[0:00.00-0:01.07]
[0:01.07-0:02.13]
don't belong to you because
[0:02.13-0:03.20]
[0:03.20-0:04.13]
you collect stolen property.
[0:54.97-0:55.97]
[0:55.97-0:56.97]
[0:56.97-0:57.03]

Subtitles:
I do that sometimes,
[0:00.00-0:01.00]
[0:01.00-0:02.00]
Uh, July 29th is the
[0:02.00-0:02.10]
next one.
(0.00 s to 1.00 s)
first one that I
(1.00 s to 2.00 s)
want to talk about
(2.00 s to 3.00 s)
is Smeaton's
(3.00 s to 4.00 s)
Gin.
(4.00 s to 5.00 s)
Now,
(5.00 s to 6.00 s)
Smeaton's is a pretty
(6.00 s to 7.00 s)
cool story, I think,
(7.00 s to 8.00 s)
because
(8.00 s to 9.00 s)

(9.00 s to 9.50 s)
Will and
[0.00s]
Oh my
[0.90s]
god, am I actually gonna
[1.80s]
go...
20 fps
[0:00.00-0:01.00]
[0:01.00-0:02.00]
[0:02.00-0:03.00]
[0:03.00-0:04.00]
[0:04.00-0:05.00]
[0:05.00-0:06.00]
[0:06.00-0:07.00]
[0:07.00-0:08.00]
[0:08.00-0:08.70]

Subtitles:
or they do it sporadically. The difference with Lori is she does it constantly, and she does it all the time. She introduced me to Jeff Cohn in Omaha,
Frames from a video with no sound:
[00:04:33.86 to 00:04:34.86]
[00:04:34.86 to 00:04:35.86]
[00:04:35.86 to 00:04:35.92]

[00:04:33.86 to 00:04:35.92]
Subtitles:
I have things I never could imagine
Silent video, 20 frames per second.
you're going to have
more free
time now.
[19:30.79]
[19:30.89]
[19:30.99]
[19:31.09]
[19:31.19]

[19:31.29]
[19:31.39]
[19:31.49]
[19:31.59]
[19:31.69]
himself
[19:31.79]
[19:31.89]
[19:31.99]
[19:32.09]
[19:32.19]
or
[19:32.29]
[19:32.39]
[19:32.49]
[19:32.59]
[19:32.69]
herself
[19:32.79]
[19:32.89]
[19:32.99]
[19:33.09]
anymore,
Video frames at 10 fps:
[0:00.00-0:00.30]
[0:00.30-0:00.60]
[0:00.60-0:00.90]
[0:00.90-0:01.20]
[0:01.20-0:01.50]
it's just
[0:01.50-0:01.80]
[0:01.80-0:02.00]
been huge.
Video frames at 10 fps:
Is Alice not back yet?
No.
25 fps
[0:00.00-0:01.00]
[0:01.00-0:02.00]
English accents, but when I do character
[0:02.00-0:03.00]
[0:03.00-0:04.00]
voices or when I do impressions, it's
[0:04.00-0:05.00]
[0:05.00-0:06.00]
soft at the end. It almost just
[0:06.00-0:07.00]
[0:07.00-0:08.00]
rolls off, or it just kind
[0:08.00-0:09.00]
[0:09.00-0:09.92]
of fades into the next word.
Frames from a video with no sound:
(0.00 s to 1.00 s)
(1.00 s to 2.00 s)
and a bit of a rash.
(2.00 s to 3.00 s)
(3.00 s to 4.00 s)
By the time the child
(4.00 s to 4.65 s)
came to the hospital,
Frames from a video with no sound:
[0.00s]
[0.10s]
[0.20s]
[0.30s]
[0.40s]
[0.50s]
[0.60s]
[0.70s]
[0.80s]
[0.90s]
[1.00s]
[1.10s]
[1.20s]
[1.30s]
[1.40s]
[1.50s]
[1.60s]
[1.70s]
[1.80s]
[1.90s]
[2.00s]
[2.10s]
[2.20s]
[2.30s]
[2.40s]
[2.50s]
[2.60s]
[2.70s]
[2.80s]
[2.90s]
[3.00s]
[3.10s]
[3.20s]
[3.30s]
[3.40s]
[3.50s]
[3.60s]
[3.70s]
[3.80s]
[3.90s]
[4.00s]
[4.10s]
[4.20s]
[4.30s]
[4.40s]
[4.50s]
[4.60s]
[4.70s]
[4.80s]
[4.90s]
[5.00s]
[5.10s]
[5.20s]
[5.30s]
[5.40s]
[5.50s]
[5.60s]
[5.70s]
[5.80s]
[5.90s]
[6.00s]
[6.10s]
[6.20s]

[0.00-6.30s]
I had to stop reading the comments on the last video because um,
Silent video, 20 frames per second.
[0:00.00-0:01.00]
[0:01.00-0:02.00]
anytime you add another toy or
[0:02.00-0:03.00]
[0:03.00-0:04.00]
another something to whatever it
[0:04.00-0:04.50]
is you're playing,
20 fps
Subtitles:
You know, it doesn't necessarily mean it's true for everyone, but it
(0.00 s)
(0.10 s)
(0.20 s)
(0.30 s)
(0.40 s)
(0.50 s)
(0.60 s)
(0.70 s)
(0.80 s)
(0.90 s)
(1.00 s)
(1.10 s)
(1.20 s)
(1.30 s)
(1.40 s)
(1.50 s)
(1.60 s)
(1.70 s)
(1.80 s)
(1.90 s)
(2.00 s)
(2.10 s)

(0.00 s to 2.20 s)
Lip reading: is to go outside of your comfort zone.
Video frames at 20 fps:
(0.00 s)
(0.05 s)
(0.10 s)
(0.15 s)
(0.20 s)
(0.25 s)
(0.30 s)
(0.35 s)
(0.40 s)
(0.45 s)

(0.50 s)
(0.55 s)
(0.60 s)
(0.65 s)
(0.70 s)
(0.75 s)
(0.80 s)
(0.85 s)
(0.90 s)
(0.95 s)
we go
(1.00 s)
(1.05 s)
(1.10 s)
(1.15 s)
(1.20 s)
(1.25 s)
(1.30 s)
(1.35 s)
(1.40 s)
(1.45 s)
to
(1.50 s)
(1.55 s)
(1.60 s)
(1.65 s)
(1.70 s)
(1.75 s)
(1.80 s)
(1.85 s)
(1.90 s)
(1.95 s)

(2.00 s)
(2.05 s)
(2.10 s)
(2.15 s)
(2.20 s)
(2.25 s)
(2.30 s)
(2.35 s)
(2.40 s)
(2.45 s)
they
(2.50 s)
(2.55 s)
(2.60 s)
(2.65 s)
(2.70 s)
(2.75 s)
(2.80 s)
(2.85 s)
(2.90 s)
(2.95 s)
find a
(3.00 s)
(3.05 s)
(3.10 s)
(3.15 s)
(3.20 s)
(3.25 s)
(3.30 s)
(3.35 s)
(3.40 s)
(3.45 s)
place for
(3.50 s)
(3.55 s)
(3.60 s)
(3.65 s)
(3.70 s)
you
════════════════
# Work task
Extract each line from the listing above, please, and repeat it exactly.

# Problem solution
[0:00.00-0:01.07]
[0:01.07-0:02.13]
don't belong to you because
[0:02.13-0:03.20]
[0:03.20-0:04.13]
you collect stolen property.
[0:54.97-0:55.97]
[0:55.97-0:56.97]
[0:56.97-0:57.03]

Subtitles:
I do that sometimes,
[0:00.00-0:01.00]
[0:01.00-0:02.00]
Uh, July 29th is the
[0:02.00-0:02.10]
next one.
(0.00 s to 1.00 s)
first one that I
(1.00 s to 2.00 s)
want to talk about
(2.00 s to 3.00 s)
is Smeaton's
(3.00 s to 4.00 s)
Gin.
(4.00 s to 5.00 s)
Now,
(5.00 s to 6.00 s)
Smeaton's is a pretty
(6.00 s to 7.00 s)
cool story, I think,
(7.00 s to 8.00 s)
because
(8.00 s to 9.00 s)

(9.00 s to 9.50 s)
Will and
[0.00s]
Oh my
[0.90s]
god, am I actually gonna
[1.80s]
go...
20 fps
[0:00.00-0:01.00]
[0:01.00-0:02.00]
[0:02.00-0:03.00]
[0:03.00-0:04.00]
[0:04.00-0:05.00]
[0:05.00-0:06.00]
[0:06.00-0:07.00]
[0:07.00-0:08.00]
[0:08.00-0:08.70]

Subtitles:
or they do it sporadically. The difference with Lori is she does it constantly, and she does it all the time. She introduced me to Jeff Cohn in Omaha,
Frames from a video with no sound:
[00:04:33.86 to 00:04:34.86]
[00:04:34.86 to 00:04:35.86]
[00:04:35.86 to 00:04:35.92]

[00:04:33.86 to 00:04:35.92]
Subtitles:
I have things I never could imagine
Silent video, 20 frames per second.
you're going to have
more free
time now.
[19:30.79]
[19:30.89]
[19:30.99]
[19:31.09]
[19:31.19]

[19:31.29]
[19:31.39]
[19:31.49]
[19:31.59]
[19:31.69]
himself
[19:31.79]
[19:31.89]
[19:31.99]
[19:32.09]
[19:32.19]
or
[19:32.29]
[19:32.39]
[19:32.49]
[19:32.59]
[19:32.69]
herself
[19:32.79]
[19:32.89]
[19:32.99]
[19:33.09]
anymore,
Video frames at 10 fps:
[0:00.00-0:00.30]
[0:00.30-0:00.60]
[0:00.60-0:00.90]
[0:00.90-0:01.20]
[0:01.20-0:01.50]
it's just
[0:01.50-0:01.80]
[0:01.80-0:02.00]
been huge.
Video frames at 10 fps:
Is Alice not back yet?
No.
25 fps
[0:00.00-0:01.00]
[0:01.00-0:02.00]
English accents, but when I do character
[0:02.00-0:03.00]
[0:03.00-0:04.00]
voices or when I do impressions, it's
[0:04.00-0:05.00]
[0:05.00-0:06.00]
soft at the end. It almost just
[0:06.00-0:07.00]
[0:07.00-0:08.00]
rolls off, or it just kind
[0:08.00-0:09.00]
[0:09.00-0:09.92]
of fades into the next word.
Frames from a video with no sound:
(0.00 s to 1.00 s)
(1.00 s to 2.00 s)
and a bit of a rash.
(2.00 s to 3.00 s)
(3.00 s to 4.00 s)
By the time the child
(4.00 s to 4.65 s)
came to the hospital,
Frames from a video with no sound:
[0.00s]
[0.10s]
[0.20s]
[0.30s]
[0.40s]
[0.50s]
[0.60s]
[0.70s]
[0.80s]
[0.90s]
[1.00s]
[1.10s]
[1.20s]
[1.30s]
[1.40s]
[1.50s]
[1.60s]
[1.70s]
[1.80s]
[1.90s]
[2.00s]
[2.10s]
[2.20s]
[2.30s]
[2.40s]
[2.50s]
[2.60s]
[2.70s]
[2.80s]
[2.90s]
[3.00s]
[3.10s]
[3.20s]
[3.30s]
[3.40s]
[3.50s]
[3.60s]
[3.70s]
[3.80s]
[3.90s]
[4.00s]
[4.10s]
[4.20s]
[4.30s]
[4.40s]
[4.50s]
[4.60s]
[4.70s]
[4.80s]
[4.90s]
[5.00s]
[5.10s]
[5.20s]
[5.30s]
[5.40s]
[5.50s]
[5.60s]
[5.70s]
[5.80s]
[5.90s]
[6.00s]
[6.10s]
[6.20s]

[0.00-6.30s]
I had to stop reading the comments on the last video because um,
Silent video, 20 frames per second.
[0:00.00-0:01.00]
[0:01.00-0:02.00]
anytime you add another toy or
[0:02.00-0:03.00]
[0:03.00-0:04.00]
another something to whatever it
[0:04.00-0:04.50]
is you're playing,
20 fps
Subtitles:
You know, it doesn't necessarily mean it's true for everyone, but it
(0.00 s)
(0.10 s)
(0.20 s)
(0.30 s)
(0.40 s)
(0.50 s)
(0.60 s)
(0.70 s)
(0.80 s)
(0.90 s)
(1.00 s)
(1.10 s)
(1.20 s)
(1.30 s)
(1.40 s)
(1.50 s)
(1.60 s)
(1.70 s)
(1.80 s)
(1.90 s)
(2.00 s)
(2.10 s)

(0.00 s to 2.20 s)
Lip reading: is to go outside of your comfort zone.
Video frames at 20 fps:
(0.00 s)
(0.05 s)
(0.10 s)
(0.15 s)
(0.20 s)
(0.25 s)
(0.30 s)
(0.35 s)
(0.40 s)
(0.45 s)

(0.50 s)
(0.55 s)
(0.60 s)
(0.65 s)
(0.70 s)
(0.75 s)
(0.80 s)
(0.85 s)
(0.90 s)
(0.95 s)
we go
(1.00 s)
(1.05 s)
(1.10 s)
(1.15 s)
(1.20 s)
(1.25 s)
(1.30 s)
(1.35 s)
(1.40 s)
(1.45 s)
to
(1.50 s)
(1.55 s)
(1.60 s)
(1.65 s)
(1.70 s)
(1.75 s)
(1.80 s)
(1.85 s)
(1.90 s)
(1.95 s)

(2.00 s)
(2.05 s)
(2.10 s)
(2.15 s)
(2.20 s)
(2.25 s)
(2.30 s)
(2.35 s)
(2.40 s)
(2.45 s)
they
(2.50 s)
(2.55 s)
(2.60 s)
(2.65 s)
(2.70 s)
(2.75 s)
(2.80 s)
(2.85 s)
(2.90 s)
(2.95 s)
find a
(3.00 s)
(3.05 s)
(3.10 s)
(3.15 s)
(3.20 s)
(3.25 s)
(3.30 s)
(3.35 s)
(3.40 s)
(3.45 s)
place for
(3.50 s)
(3.55 s)
(3.60 s)
(3.65 s)
(3.70 s)
you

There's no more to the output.